In a cost-cutting move, Peabody Energy Corp. is slashing some health and life insurance benefits for retirees at the end of the year.
Retirees older than 65 have been notified that their health benefits will disappear after Dec. 31 and all retirees will have their life insurance terminated, according to a statement from the company.
The move is expected to save the company nearly $175 million and will ensure Peabody retirees younger than 65 who aren’t yet eligible for Medicare can maintain their coverage, the company said.
“The change in financial support is designed to maintain Peabody’s retiree medical subsidy where it is needed most — for retirees and spouses who are not yet age 65 and Medicare-eligible,” the statement said.
It’s the latest financial move for the nation’s largest coal producer in a challenging year. Peabody wrote down the value of its largest asset, the North Antelope Rochelle mine in Campbell County, by $1.42 billion earlier this year. And in its third-quarter filings with the Securities and Exchange Commission, Peabody reported that it could be heading toward a second bankruptcy since 2016.
For those affected by the move, losing an important benefit after decades of backbreaking work mining coal is a hard pill to swallow, said Gloria Buell.
Between them, Gloria and her husband Rick Buell have 30 years of working at Peabody mines in the Powder River Basin. She worked for Peabody for 10 years, while Rick worked for 20.
They both retired in 2017 and now, at age 67, are faced with having to pay out-of-pocket for their supplemental health insurance starting in January, Gloria said.
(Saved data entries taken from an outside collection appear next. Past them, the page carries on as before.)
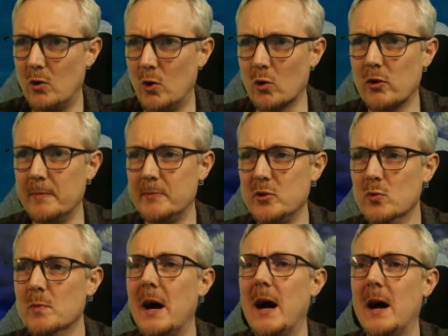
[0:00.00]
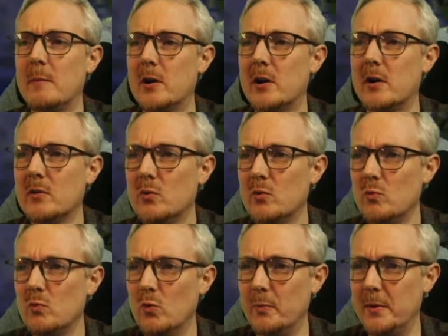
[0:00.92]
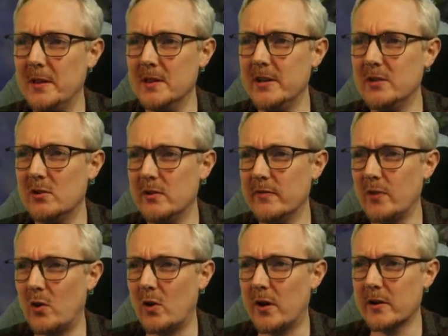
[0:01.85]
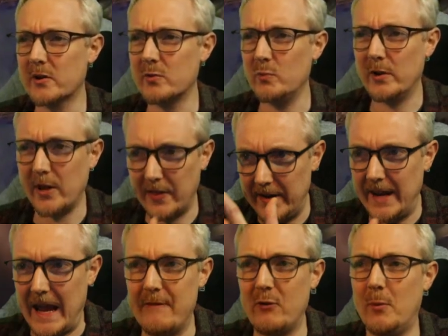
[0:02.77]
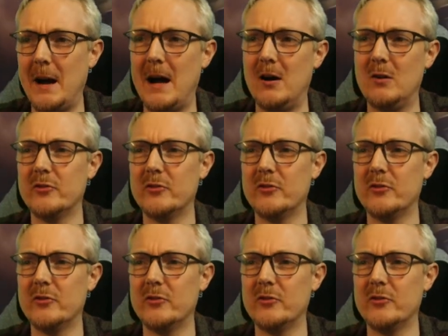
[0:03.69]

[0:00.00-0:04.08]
Orgrim Doomhammer will be leader of the Orc. We get the naval battle.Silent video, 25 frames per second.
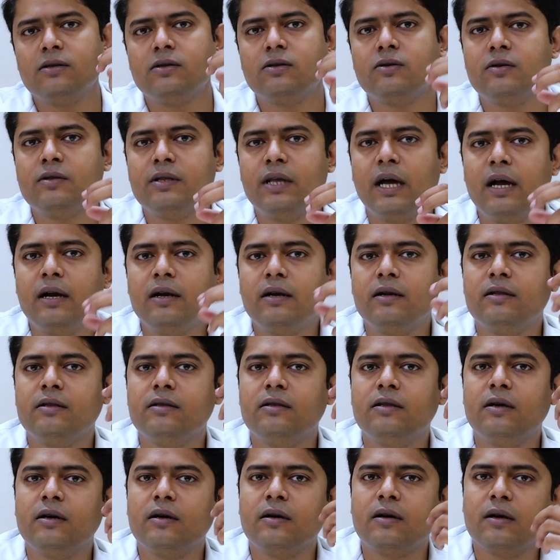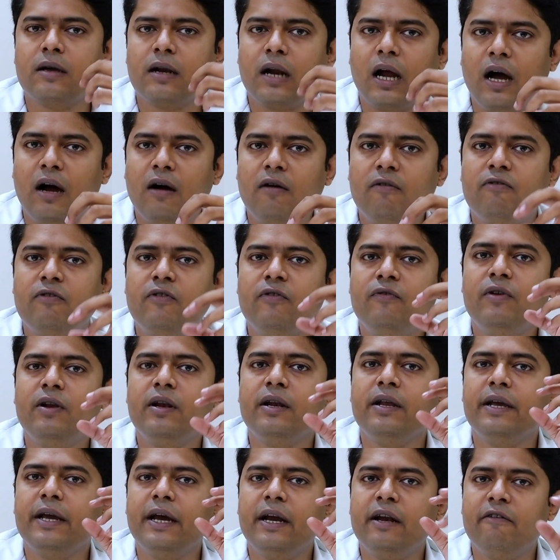so that the graft
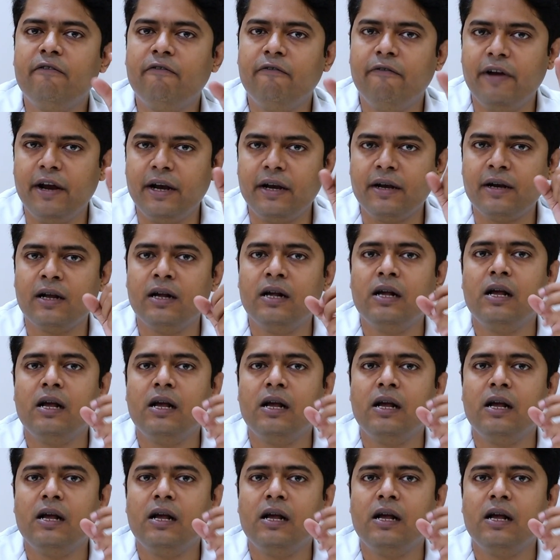will get wet.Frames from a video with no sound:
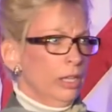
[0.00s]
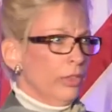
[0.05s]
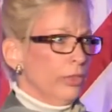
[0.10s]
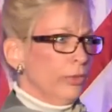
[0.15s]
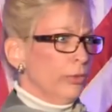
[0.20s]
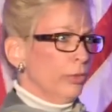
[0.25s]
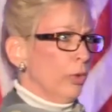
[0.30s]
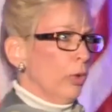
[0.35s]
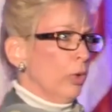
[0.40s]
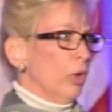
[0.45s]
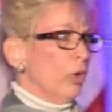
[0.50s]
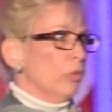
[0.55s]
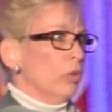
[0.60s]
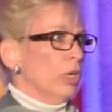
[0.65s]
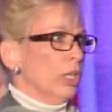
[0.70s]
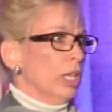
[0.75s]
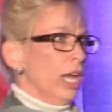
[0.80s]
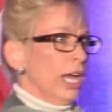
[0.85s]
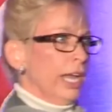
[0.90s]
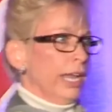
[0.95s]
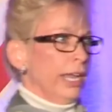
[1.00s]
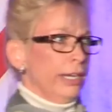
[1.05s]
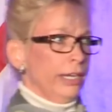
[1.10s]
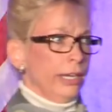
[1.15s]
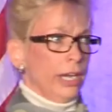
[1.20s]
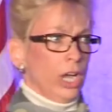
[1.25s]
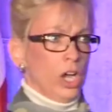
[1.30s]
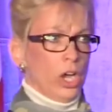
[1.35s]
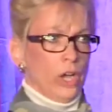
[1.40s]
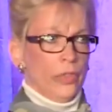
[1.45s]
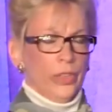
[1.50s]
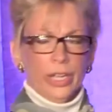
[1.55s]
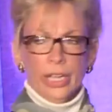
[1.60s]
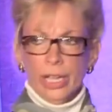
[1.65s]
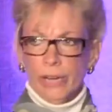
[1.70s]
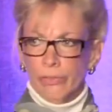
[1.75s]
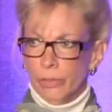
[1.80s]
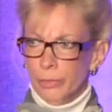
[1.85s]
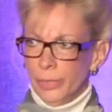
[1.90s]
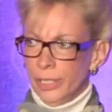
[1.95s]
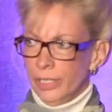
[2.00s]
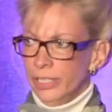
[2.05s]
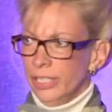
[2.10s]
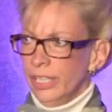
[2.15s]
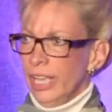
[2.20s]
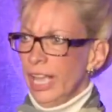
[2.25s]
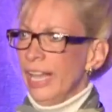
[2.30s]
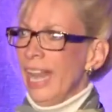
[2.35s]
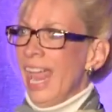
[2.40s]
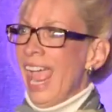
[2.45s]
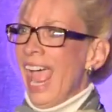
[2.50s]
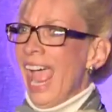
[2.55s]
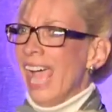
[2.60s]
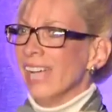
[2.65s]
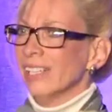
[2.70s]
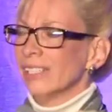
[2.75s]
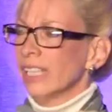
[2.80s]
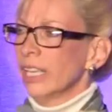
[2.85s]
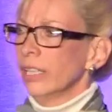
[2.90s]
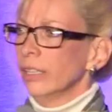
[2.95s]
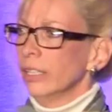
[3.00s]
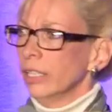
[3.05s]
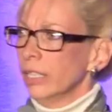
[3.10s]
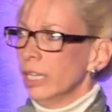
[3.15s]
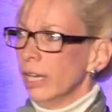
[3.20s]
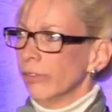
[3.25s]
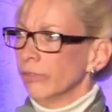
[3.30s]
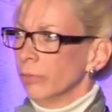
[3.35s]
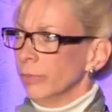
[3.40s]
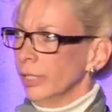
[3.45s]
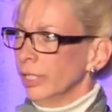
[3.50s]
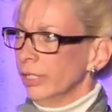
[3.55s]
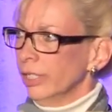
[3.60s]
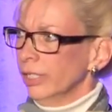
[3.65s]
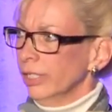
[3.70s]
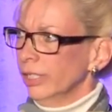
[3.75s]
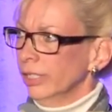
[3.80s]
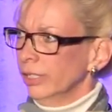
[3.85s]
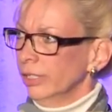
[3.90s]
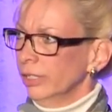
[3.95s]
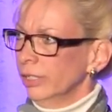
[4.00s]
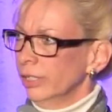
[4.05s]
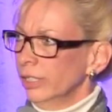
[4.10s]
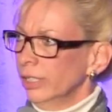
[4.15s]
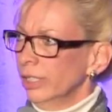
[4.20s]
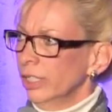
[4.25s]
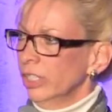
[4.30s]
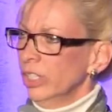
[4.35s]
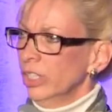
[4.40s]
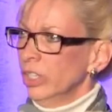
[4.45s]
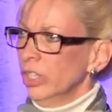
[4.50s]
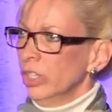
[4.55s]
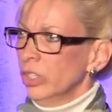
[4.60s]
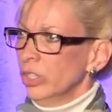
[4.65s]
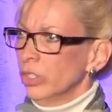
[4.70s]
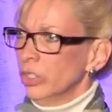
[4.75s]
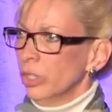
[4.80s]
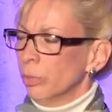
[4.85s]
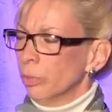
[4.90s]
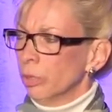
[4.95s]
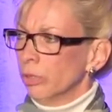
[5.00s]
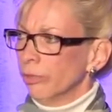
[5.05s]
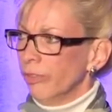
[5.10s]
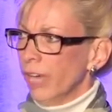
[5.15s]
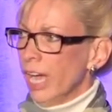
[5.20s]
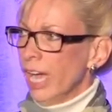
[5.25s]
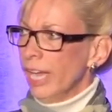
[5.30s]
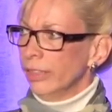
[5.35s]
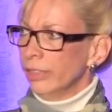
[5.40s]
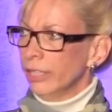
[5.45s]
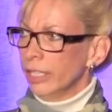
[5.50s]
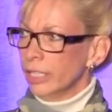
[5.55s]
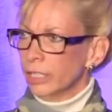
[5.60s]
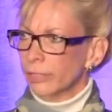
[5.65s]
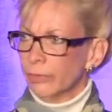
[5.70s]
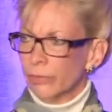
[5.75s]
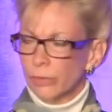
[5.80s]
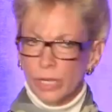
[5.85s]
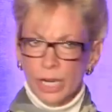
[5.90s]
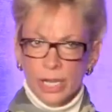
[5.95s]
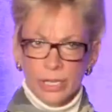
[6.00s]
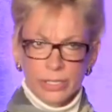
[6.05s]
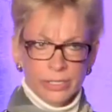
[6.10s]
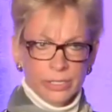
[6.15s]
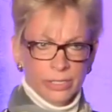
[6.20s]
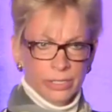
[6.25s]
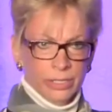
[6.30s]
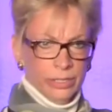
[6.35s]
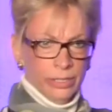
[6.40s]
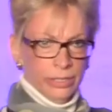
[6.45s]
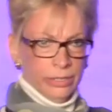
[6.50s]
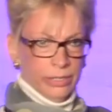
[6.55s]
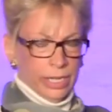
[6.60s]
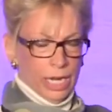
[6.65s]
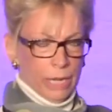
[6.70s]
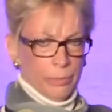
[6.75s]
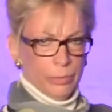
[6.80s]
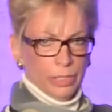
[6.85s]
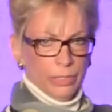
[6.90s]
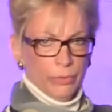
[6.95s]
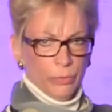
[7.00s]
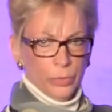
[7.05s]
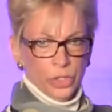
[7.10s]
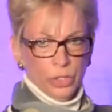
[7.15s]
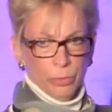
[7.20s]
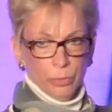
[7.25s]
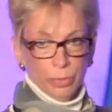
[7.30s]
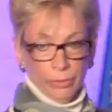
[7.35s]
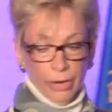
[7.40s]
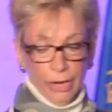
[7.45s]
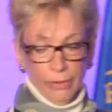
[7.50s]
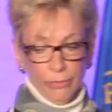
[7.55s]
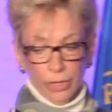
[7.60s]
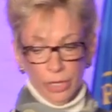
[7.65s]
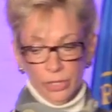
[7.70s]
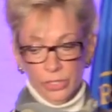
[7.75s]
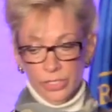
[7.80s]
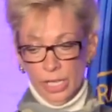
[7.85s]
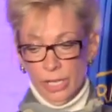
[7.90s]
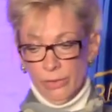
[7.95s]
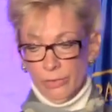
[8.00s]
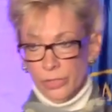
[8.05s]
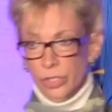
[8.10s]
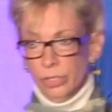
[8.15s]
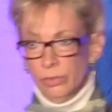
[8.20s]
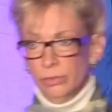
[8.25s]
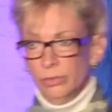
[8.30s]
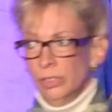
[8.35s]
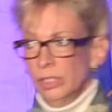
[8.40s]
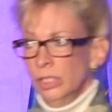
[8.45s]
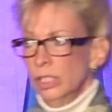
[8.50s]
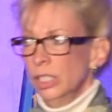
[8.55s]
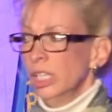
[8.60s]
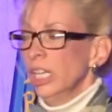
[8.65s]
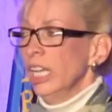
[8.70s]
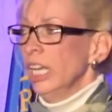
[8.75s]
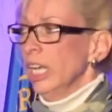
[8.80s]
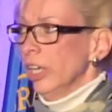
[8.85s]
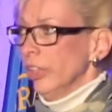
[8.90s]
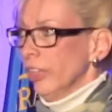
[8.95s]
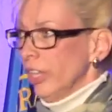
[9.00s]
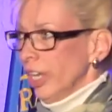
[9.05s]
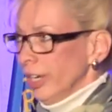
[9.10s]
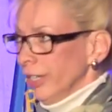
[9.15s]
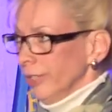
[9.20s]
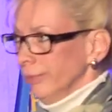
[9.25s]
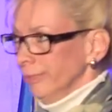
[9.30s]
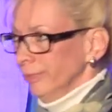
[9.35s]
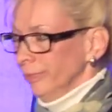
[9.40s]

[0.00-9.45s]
through relying on the government and asking the government to provide things for us that I believe we should provide for ourselves. Healthcare.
“I know this has affected a lot of people,” she said. “For one thing, it hurts our pocketbook. It’s just one more thing Peabody has taken away from us.”
She said the company had already ended its pension program years ago, and now targeting health care for people just because they’re eligible for Medicare seems unfair.
“When I got the letter and the last time I called (the company), we had tons of money in there,” she said about her health care account. “But according to Peabody, the money really wasn’t there and that Peabody was just paying it.”
That $200,000 was enough for Gloria and Rick to cover their supplemental insurance for the rest of their lives, she said. Now it’s gone.
“We thought it would last the rest of our lives, but that’s not going to happen,” she said. “I don’t understand that.”
That benefit is one of the reasons workers are willing to take the punishment of coal mining for decades, because they know that after retirement they’ll have more medical problems to deal with, Gloria said.
“That’s what a lot of what people were working for, because they knew they had that money so they could retire,” she said. “The counted on it to keep their medical costs low.”
She said those benefits are referred to by employees as “the bucket of money,” but the fine print on Peabody’s retirement paperwork says the company can change or take it away at any time.
Just how many Peabody retirees in Wyoming and overall are affected by the move wasn’t immediately known, but slashing retirement benefits isn’t new for PRB coal companies.
Alpha Natural Resources cut benefits during its 2015 bankruptcy and Cloud Peak Energy did the same in 2018 prior to filing for Chapter 11 reorganization in 2019.
While one Peabody retiree in Illinois reportedly has vowed to pursue a class-action lawsuit against Peabody over the cuts, Gloria isn’t holding her breath that it could be successful.
“Oh, hell yeah, I’d like that, but I think they’ve got you because of that (fine print),” she said. “I don’t think that even if you took it to court it would do you any good.”
In the end, the Buells and many older Peabody retirees will have to tighten their belts more, because the alternative is going without their supplemental health insurance, which isn’t an option.
“Medicare still pays a certain amount, but you still have to pay for a supplement,” Gloria said. “We’ll just have to do it. You don’t have any choice.”